What to produce -> Where a picture shows up in the listing below, omit it and output the rest exactly.

Input data ->
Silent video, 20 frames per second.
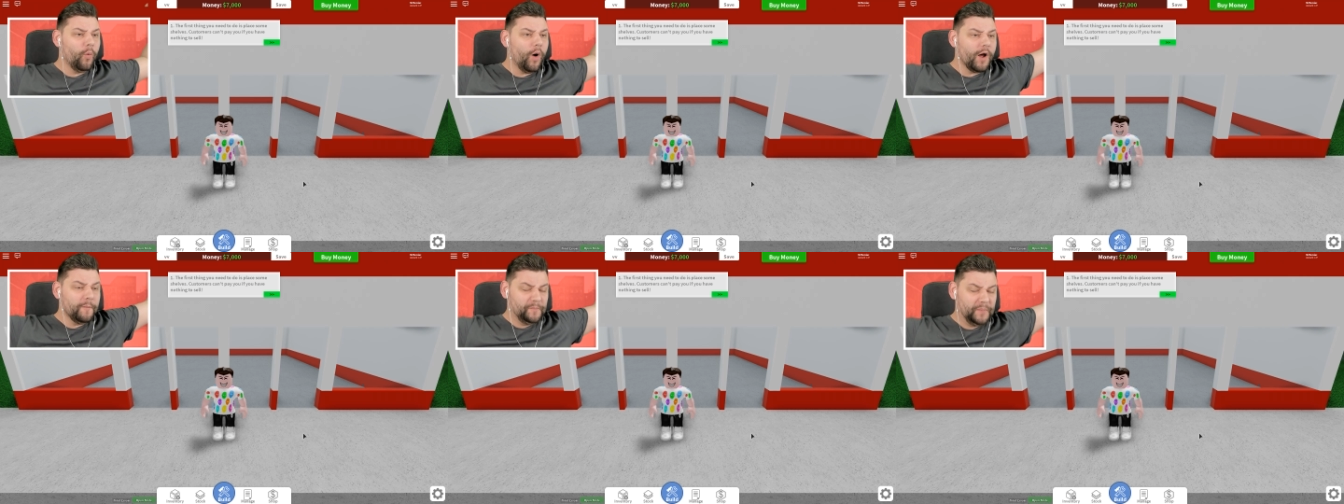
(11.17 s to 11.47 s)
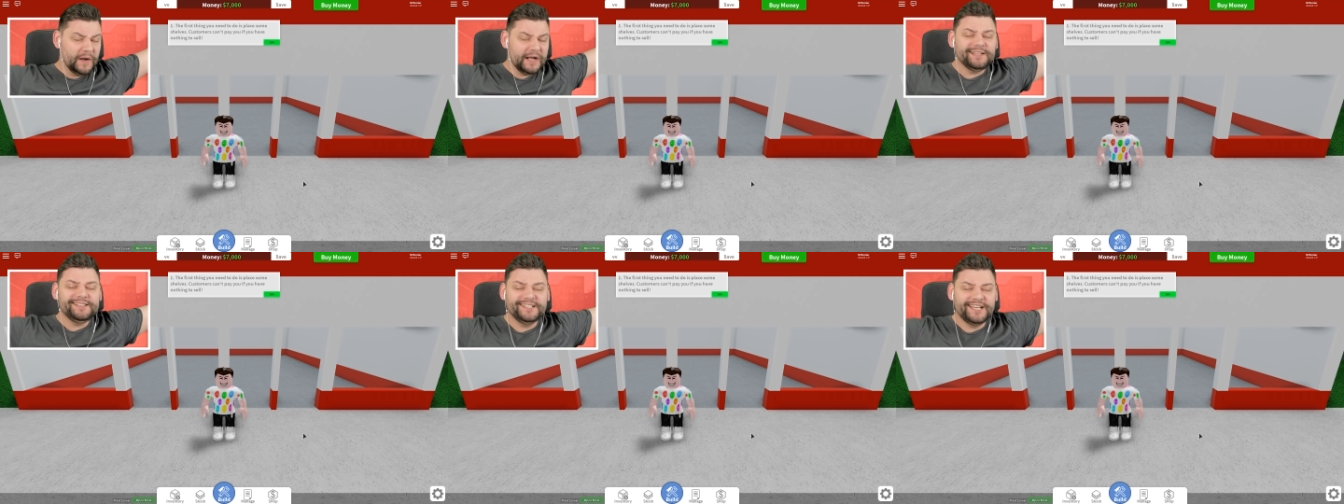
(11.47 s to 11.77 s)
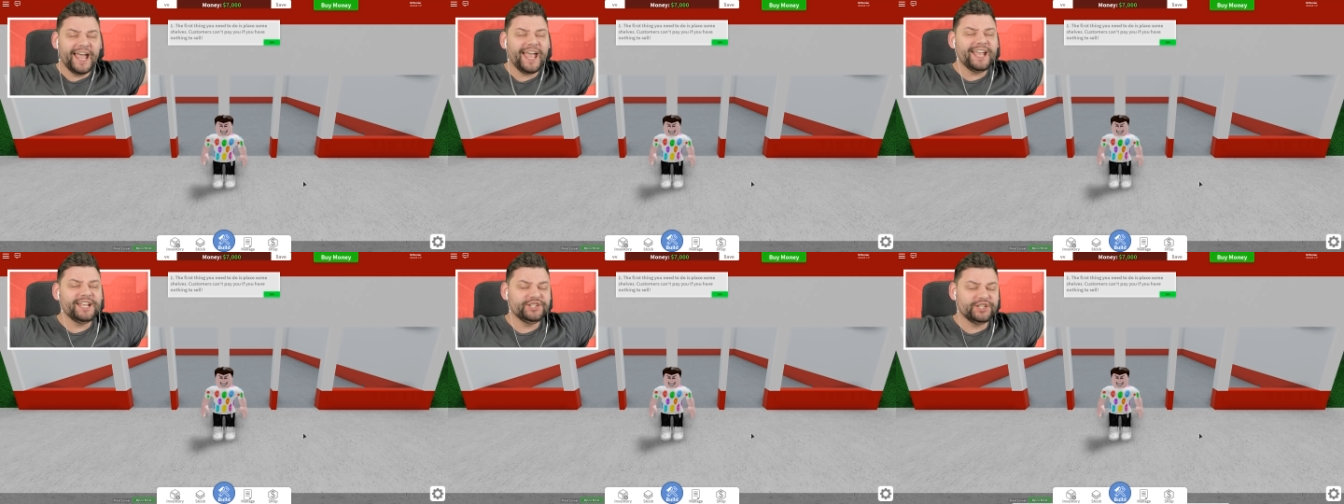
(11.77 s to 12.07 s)
what
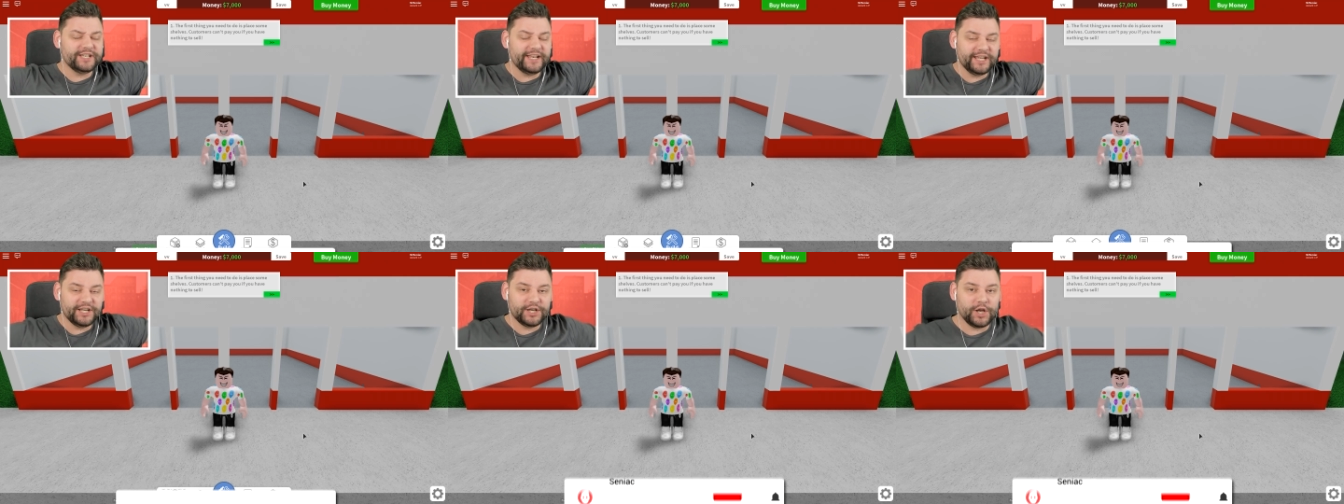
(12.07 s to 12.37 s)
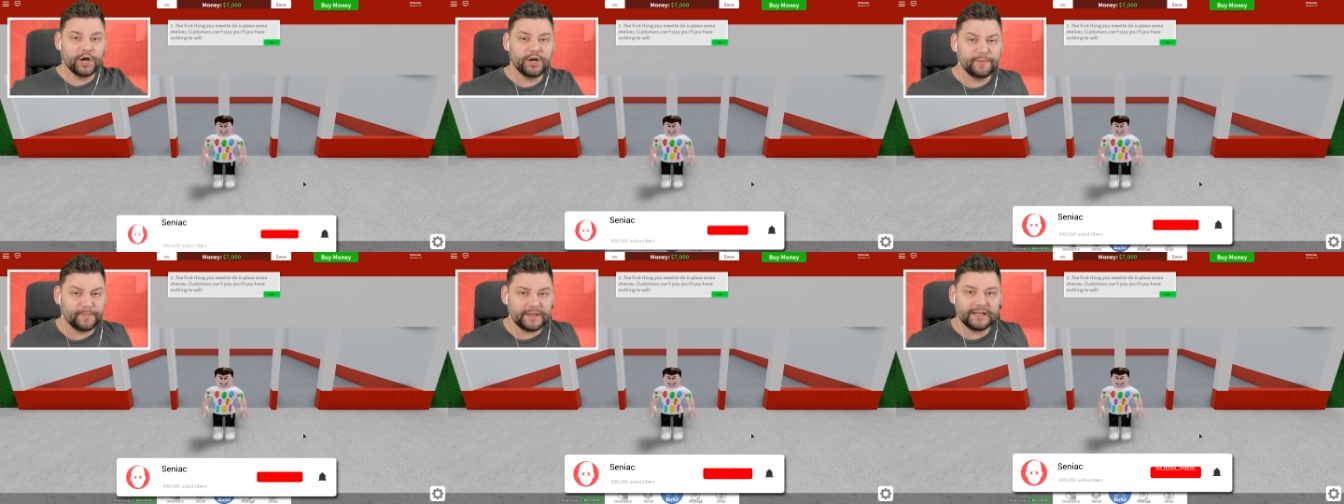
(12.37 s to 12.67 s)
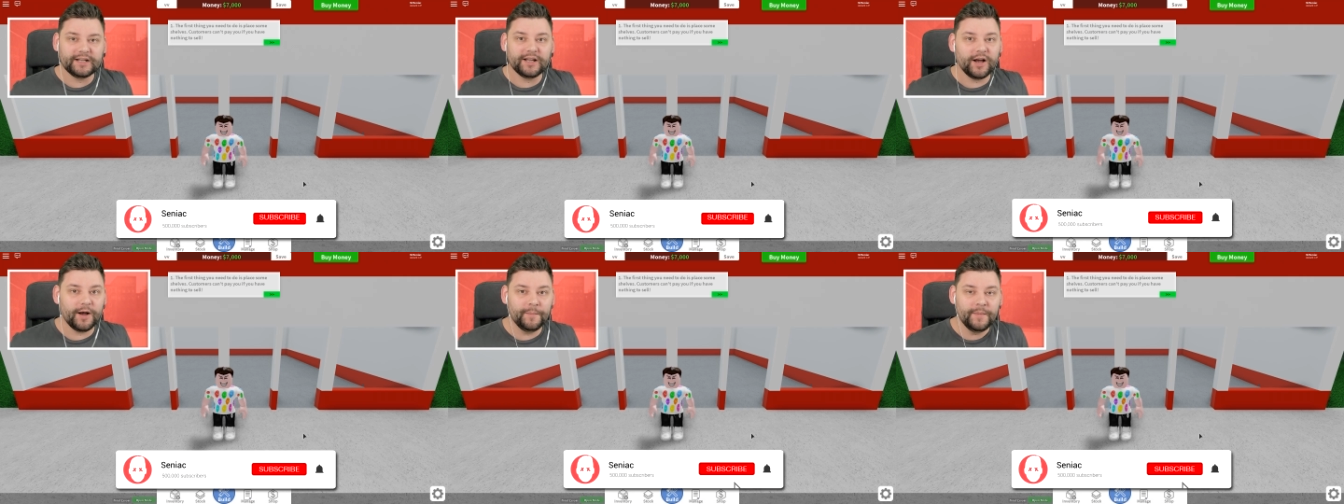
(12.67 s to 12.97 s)
potentially could
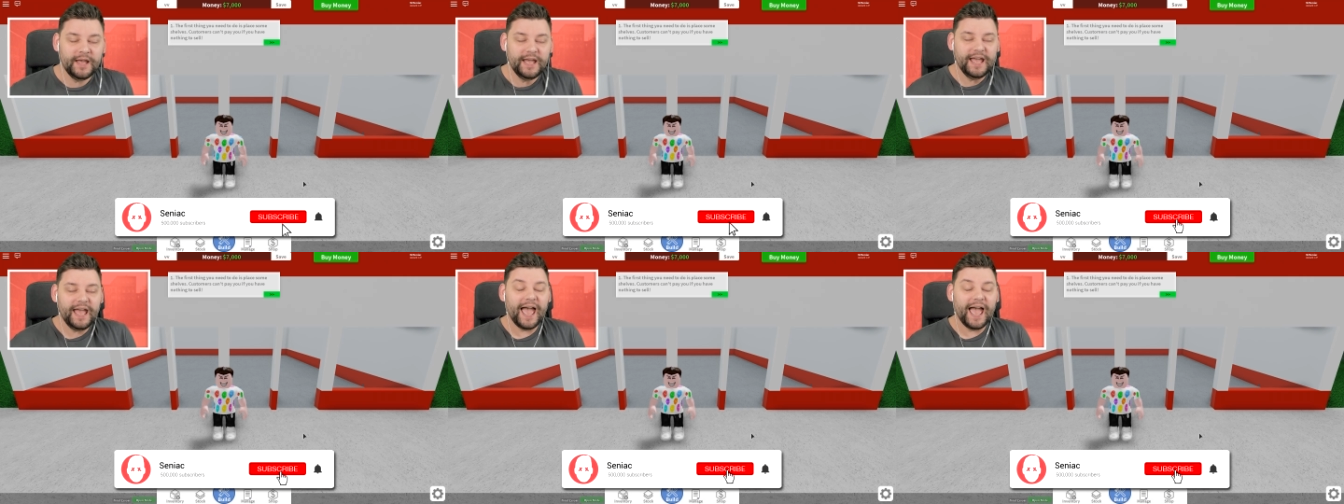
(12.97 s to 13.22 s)
become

Written solution ->
Silent video, 20 frames per second.
(11.17 s to 11.47 s)
(11.47 s to 11.77 s)
(11.77 s to 12.07 s)
what
(12.07 s to 12.37 s)
(12.37 s to 12.67 s)
(12.67 s to 12.97 s)
potentially could
(12.97 s to 13.22 s)
become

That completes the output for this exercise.